The whole concept of advertising and indeed, technology driven advertising has developed tremendously over the last 10 or so years. The game has evolved considerably from a system where vendors allocated a marketing budget in the hope of attracting “customers” to a modern day situation where it is possible to utilise a range of advanced techniques to identify trends, spending habits, consumer behaviours and then turn that collective goldmine of data into monetized returns.
Various companies have come up with extremely innovative concepts which are constantly moving the technology forward.
The digital advertising industry is growing rapidly as consumers spend more time online via mobile and social channels. Media research firm Magna Global expects mobile ad spend to increase at 35 percent year-over-year through 2018.
The overall global advertising market grew 5.3% in 2014, up from 3.9% in 2013 according to the latest ZenithOptomedia Advertising Expenditure Forecasts.
Growth will remain strong over the next two years, staying at 5.3% in 2015 and rising to 5.9% in 2016.
ZenithOptimedia’s new forecasts predict that global adspend will grow 5.3% to reach US$523 billion over the course of this year. Internet advertising is by far the fastest growing medium, which is forecast to expand by 17.1% this year, as improving digital advertising technology makes internet advertising cheaper and more effective.
The growth is being driven by a wider spectrum of companies than just traditional media, including digital specialists, tech companies, and direct advertisers.
The findings demonstrate how new technology is improving most areas of internet advertising. Improved advertising formats – such as the ‘Rising Stars’ identified by the Interactive Advertising Bureau in the US – are making internet display more interactive and attention-grabbing, with consumers more likely to view, remember and interact with them than older formats.
Meanwhile programmatic buying is evolving to allow more sophisticated and efficient targeting of display audiences, and is becoming better at delivering premium, brand building experiences.
From the perspective of a recruitment professional, all 4 of the above growth markets are set to expand significantly during the remainder of 2014 and well into 2015. This will translate into a high demand for specfic skill-sets and highly specialised staff.

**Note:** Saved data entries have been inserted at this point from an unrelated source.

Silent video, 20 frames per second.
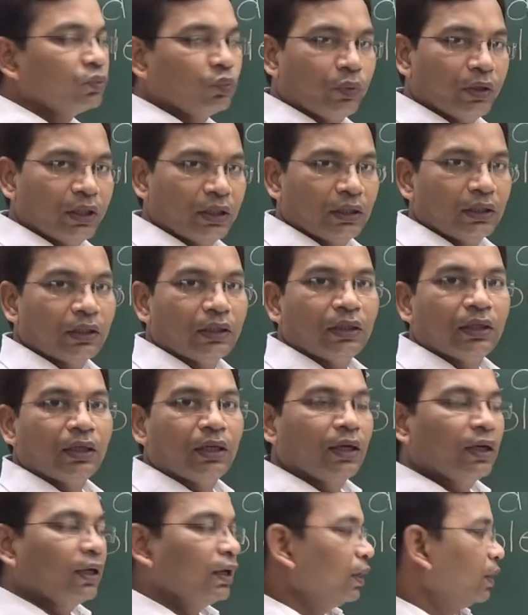1.
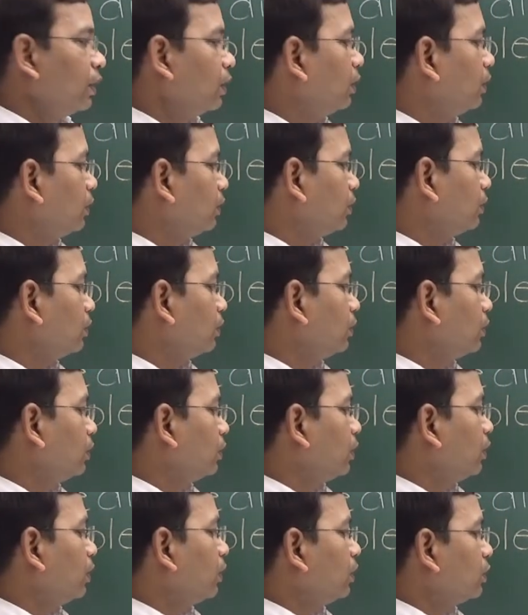Here
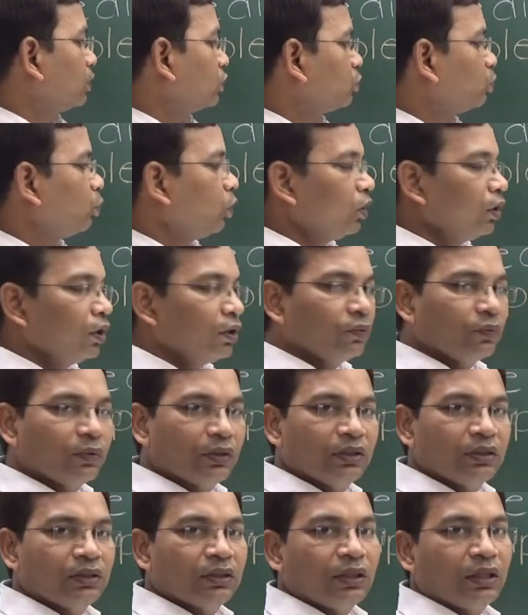smaller
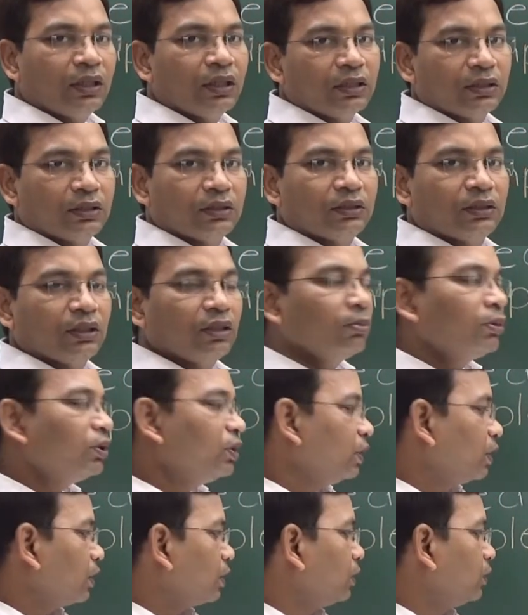one is
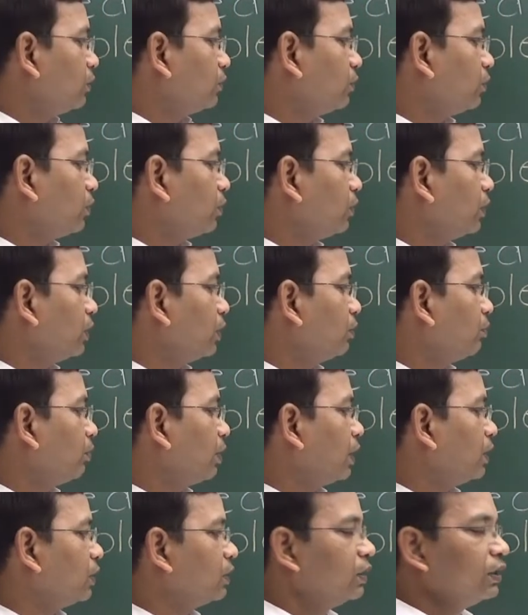immediately following
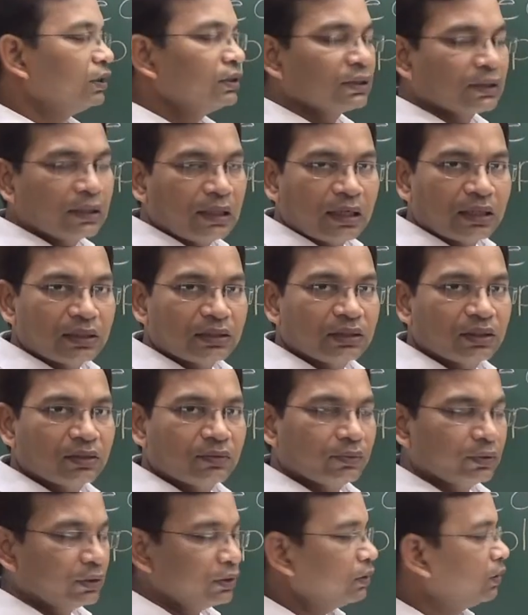by this
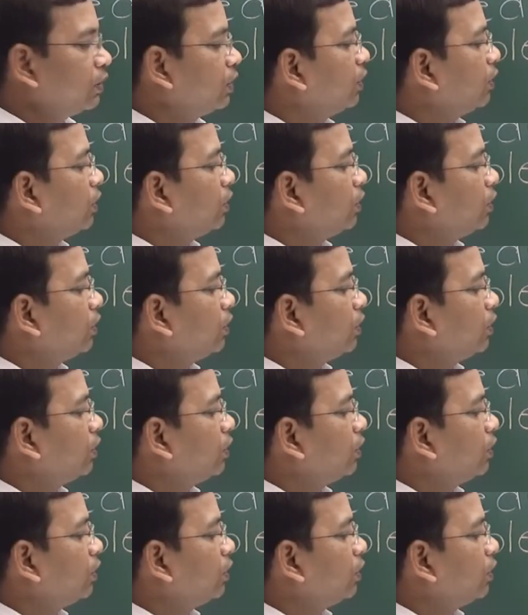larger one,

Globally, our habits are changing; the way we watch television (or to use more modern terminology “consume entertainment”) continues to evolve. The way we make purchases and in particular the buying process is evolving to become faster, more streamlined, more efficient and with clever psychology built in (think consumer data, analytics and recommendations.)

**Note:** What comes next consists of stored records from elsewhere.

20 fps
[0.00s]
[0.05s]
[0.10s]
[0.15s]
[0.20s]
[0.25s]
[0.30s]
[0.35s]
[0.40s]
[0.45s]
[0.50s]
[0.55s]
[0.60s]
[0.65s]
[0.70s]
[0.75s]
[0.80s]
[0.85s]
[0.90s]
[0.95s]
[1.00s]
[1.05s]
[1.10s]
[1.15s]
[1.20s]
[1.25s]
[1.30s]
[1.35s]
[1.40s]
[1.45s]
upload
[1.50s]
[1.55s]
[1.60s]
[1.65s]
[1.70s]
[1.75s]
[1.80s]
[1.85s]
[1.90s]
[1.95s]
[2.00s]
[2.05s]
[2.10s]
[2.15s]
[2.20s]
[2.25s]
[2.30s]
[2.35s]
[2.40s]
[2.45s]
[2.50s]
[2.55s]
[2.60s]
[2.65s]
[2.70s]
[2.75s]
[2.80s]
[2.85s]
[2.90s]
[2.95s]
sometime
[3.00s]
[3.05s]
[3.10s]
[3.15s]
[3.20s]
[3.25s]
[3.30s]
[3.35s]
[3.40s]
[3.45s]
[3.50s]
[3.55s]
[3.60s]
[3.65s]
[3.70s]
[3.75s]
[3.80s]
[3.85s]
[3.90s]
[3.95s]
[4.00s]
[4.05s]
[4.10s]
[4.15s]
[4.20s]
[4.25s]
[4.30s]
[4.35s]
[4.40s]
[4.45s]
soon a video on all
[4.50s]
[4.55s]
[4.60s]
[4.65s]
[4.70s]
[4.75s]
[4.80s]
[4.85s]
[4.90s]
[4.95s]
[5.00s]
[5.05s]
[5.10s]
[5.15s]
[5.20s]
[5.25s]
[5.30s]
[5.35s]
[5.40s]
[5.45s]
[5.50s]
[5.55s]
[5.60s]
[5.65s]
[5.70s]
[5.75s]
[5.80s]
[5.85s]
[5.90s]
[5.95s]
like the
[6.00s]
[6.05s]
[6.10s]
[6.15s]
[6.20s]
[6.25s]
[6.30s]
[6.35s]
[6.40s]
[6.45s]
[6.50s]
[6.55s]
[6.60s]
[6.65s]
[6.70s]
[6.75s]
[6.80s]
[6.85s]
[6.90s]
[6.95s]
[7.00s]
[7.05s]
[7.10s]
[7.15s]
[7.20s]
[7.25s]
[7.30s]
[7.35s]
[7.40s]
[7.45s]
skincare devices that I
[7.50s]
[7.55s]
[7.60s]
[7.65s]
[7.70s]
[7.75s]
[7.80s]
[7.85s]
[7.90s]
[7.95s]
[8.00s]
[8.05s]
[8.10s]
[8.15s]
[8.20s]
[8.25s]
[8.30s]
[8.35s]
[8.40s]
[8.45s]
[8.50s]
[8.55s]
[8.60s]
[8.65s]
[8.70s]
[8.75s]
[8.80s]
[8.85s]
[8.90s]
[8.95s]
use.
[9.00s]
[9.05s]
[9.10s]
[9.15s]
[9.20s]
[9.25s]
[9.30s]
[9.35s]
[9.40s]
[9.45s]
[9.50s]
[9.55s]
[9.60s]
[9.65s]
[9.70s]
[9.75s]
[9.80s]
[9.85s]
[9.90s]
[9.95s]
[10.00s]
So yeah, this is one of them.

The technology industry moves quickly not only by reputation, but also by necessity. It’s likely that we will see newly defined roles appearing in order to deal with the ever changing face of the industry. For example, in recent years there has been a move toward providing exceptional levels of customer service, hence the creation of Customer Success themed roles.
Amazon’s incredibly slick logistics operation has created a warehouse environment where armies of employees identify, pick out and prepare items ready for immediate dispatch.
Software Defined Networking (SDN) looks set to fundamentally change IT, affecting everything from provisioning processes to workflows, asset management and even careers in IT. People with DevOps skills are likely to be best positioned to handle the new programmable networks.
The services that are being provided by discovery & comparison engine Funderbeam have appeared on the market in timely fashion – VCs will utilise the search engine to identify new investment opportunities, potentially employees will map out target companies that appear within their chosen field of expertise, whilst entrepreneurs can take a view of both existing and trending technology in order to stay head of the game.
All 4 of the markets discussed above carry strong global relevance and will continue to stay at the forefront of technologies to watch over the coming years.